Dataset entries
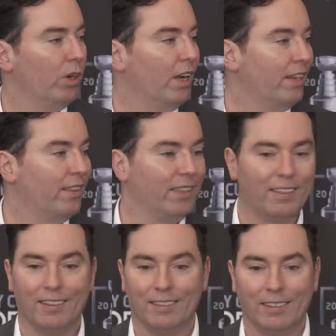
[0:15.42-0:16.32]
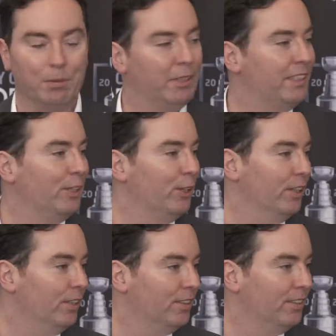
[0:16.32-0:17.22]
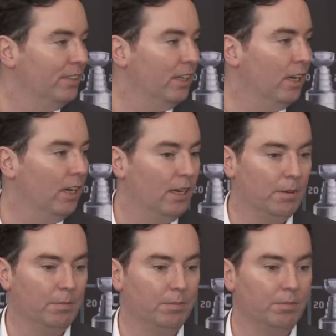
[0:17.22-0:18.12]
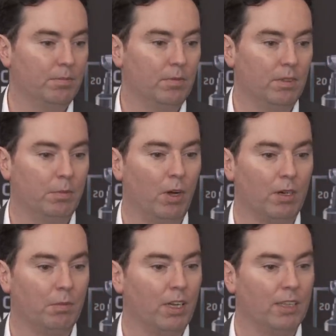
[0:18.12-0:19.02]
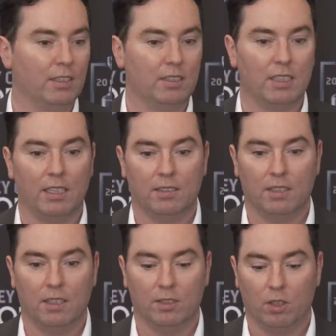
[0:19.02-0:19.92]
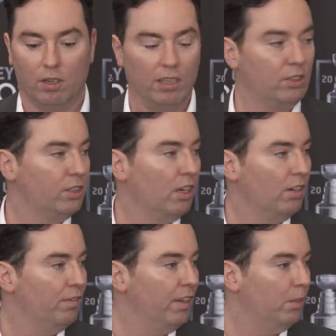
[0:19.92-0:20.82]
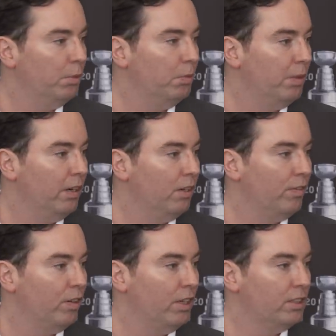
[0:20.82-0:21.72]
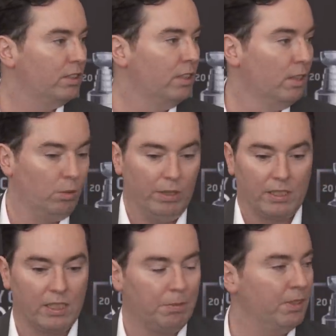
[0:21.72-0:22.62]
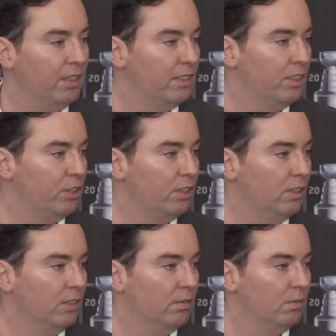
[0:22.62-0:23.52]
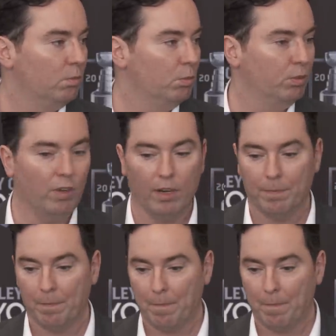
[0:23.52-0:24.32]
What I think is immaterial. The bottom line is that Darnell's not an available player for us. We accept the decision and move on.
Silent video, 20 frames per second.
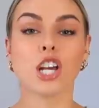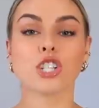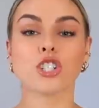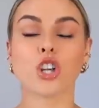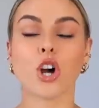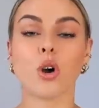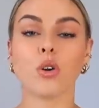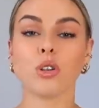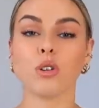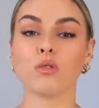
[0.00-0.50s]

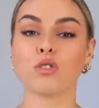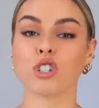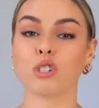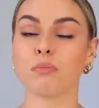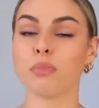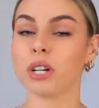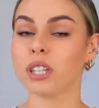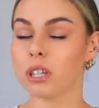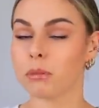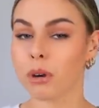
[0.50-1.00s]
So you
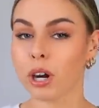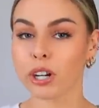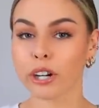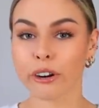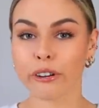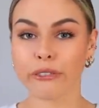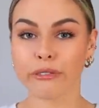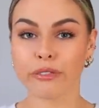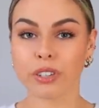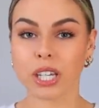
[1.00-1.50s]
just put them on
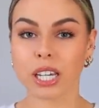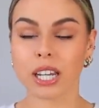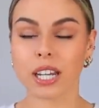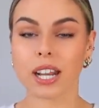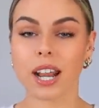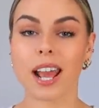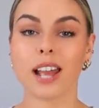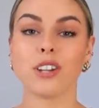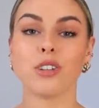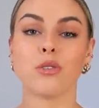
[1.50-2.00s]
your
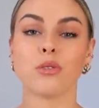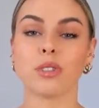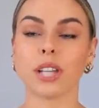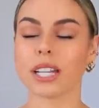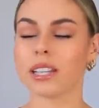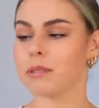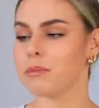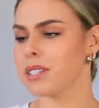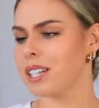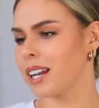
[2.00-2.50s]
feet and you
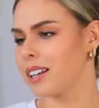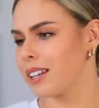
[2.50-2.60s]
let them sit.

◆ Activity: Make an exact copy of the data above, pictures excluded.

◆ Task solution:
[0:15.42-0:16.32]
[0:16.32-0:17.22]
[0:17.22-0:18.12]
[0:18.12-0:19.02]
[0:19.02-0:19.92]
[0:19.92-0:20.82]
[0:20.82-0:21.72]
[0:21.72-0:22.62]
[0:22.62-0:23.52]
[0:23.52-0:24.32]
What I think is immaterial. The bottom line is that Darnell's not an available player for us. We accept the decision and move on.
Silent video, 20 frames per second.
[0.00-0.50s]

[0.50-1.00s]
So you
[1.00-1.50s]
just put them on
[1.50-2.00s]
your
[2.00-2.50s]
feet and you
[2.50-2.60s]
let them sit.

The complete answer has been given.